Empire Emerald sailed to Southend via The Downs, arriving on 26 March and departing that day as a member of Convoy TAM 119, which arrived at Antwerp, Belgium the next day. She returned with Convoy ATM 109, which departed on 30 March and arrived at Southend the next day. Empire Emerald then joined Convoy TBC 114, which departed on 30 March and arrived at Milford Haven on 3 April. She left the convoy at Falmouth, Cornwall on 2 April, sailing two days later to join Convoy ON 294, which had departed from Southend on 1 April and arrived at New York on 20 April. She loaded a cargo of avgas and returned with Convoy HX 352, which departed on 23 April and arrived at Liverpool on 8 May. She left the convoy at the Clyde.

===Post-war===
Empire Emerald was a member of Convoy JW67, which departed on 12 May and arrived at the Kola Inlet on 20 May. Her destination was Molotovsk, where she arrived on 22 May. She later sailed to Arkhangelsk, from where she departed on 2 June for the Clyde, arriving on 10 June. She departed on 20 June for Montreal, Quebec, Canada, from where she sailed on 5 July for Falmouth, arriving on 17 July and sailing that day for Liverpool, where she arrived two days later. She departed on 26 July for Ostend, Belgium, arriving on 30 July and sailing the next day for Rotterdam, Netherlands, where she arrived the next day. Empire Emerald sailed that day for Falmouth, arriving on 2 September and sailing two days later for Baltimore, Maryland, United States, where she arrived on 18 September. She sailed three days later for Naples, arriving on 7 October. She sailed on 15 October for Aruba, Netherlands Antilles, from where she departed on 6 November for Sheerness, Kent, United Kingdom. She arrived on 24 November and sailed two days later for Shell Haven, Essex, arriving on 27 November.

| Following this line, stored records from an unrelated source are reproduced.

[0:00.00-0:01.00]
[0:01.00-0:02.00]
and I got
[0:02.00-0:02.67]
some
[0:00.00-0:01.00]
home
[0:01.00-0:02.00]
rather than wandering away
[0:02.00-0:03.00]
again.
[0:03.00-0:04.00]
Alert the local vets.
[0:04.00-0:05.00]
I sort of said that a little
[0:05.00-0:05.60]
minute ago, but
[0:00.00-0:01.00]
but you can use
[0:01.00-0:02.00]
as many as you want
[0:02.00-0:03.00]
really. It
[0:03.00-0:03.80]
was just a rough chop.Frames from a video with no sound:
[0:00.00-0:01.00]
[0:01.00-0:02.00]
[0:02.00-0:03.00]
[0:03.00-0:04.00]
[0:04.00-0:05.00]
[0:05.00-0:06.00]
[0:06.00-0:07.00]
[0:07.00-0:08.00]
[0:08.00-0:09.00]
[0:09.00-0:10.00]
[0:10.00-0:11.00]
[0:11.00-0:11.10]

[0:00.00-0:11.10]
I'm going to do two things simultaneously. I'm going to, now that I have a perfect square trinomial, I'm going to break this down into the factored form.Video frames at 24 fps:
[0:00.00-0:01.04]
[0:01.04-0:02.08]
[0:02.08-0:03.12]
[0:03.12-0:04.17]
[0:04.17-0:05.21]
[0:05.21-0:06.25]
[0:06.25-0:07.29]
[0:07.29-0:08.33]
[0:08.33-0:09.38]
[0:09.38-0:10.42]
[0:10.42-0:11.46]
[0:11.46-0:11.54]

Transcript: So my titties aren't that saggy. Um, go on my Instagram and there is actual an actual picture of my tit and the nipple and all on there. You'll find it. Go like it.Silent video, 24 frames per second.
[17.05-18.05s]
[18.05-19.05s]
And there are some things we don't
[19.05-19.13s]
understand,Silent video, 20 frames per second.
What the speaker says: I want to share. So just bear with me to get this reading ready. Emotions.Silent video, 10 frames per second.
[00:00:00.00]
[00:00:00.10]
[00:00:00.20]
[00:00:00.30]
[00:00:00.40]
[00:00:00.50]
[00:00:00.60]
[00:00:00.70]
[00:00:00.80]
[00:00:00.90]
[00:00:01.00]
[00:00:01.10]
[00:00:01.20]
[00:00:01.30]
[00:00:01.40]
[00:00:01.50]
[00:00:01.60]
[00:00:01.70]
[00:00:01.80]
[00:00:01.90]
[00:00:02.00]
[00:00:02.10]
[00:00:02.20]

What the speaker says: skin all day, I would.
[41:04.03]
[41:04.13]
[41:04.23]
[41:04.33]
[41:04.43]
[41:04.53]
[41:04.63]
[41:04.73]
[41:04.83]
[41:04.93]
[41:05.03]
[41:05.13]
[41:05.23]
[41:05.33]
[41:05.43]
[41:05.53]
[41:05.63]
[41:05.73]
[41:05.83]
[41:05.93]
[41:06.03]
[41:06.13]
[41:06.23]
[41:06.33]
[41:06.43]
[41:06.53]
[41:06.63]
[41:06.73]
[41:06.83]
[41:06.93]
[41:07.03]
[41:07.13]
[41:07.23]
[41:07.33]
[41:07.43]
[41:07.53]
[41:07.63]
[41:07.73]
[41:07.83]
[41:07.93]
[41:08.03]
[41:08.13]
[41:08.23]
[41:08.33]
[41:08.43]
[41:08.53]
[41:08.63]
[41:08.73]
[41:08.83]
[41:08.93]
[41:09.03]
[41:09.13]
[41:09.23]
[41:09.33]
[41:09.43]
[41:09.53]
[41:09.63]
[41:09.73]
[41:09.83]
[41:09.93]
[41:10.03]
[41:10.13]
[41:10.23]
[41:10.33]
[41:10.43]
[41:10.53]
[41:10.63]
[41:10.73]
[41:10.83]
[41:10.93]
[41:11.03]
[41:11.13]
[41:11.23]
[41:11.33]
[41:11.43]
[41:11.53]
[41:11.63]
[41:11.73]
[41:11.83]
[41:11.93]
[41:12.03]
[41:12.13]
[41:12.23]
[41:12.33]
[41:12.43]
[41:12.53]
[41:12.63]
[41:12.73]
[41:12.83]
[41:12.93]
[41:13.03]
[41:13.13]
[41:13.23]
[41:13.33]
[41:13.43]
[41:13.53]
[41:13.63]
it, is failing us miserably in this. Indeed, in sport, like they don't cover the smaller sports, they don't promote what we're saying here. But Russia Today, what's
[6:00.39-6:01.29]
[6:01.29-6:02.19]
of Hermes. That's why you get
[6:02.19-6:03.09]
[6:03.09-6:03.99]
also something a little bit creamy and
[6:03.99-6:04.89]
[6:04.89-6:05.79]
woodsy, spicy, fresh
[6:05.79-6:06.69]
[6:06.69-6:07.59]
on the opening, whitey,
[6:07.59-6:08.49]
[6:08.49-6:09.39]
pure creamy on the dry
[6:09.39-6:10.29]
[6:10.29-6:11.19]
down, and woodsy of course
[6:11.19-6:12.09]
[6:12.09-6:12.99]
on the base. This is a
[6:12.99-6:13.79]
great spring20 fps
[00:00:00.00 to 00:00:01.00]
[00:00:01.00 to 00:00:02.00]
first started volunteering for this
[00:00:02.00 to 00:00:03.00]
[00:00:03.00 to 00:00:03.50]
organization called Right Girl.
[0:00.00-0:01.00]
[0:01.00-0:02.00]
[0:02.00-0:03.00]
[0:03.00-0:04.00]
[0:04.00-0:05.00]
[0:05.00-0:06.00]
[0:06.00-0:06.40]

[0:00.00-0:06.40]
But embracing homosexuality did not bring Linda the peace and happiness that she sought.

In 1946, Empire Emerald was sold to Lobitos Oilfields Ltd and renamed El Gallo. She remained under the management of Bowring's. On 20 April 1947, El Gallo suffered an engine breakdown off the coast of County Wicklow, Ireland. Two tugs were sent from Dublin to prevent her running aground on the Codling Bank. She was carrying 12000 LT of kerosene from Curaçao, Netherlands Antilles to Dublin. In 1949, she made a voyage to Panama City, Panama and Santiago, Chile. In 1954, El Gallo underwent a survey, which resulted in repairs costing £85,000 being carried out as a result of metal fatigue being discovered in some structural areas of the ship. In 1958, Lobitos Oilfields Ltd reported that they intended to sell El Gallo. She arrived at Briton Ferry, Glamorgan on 5 February 1959 for scrapping.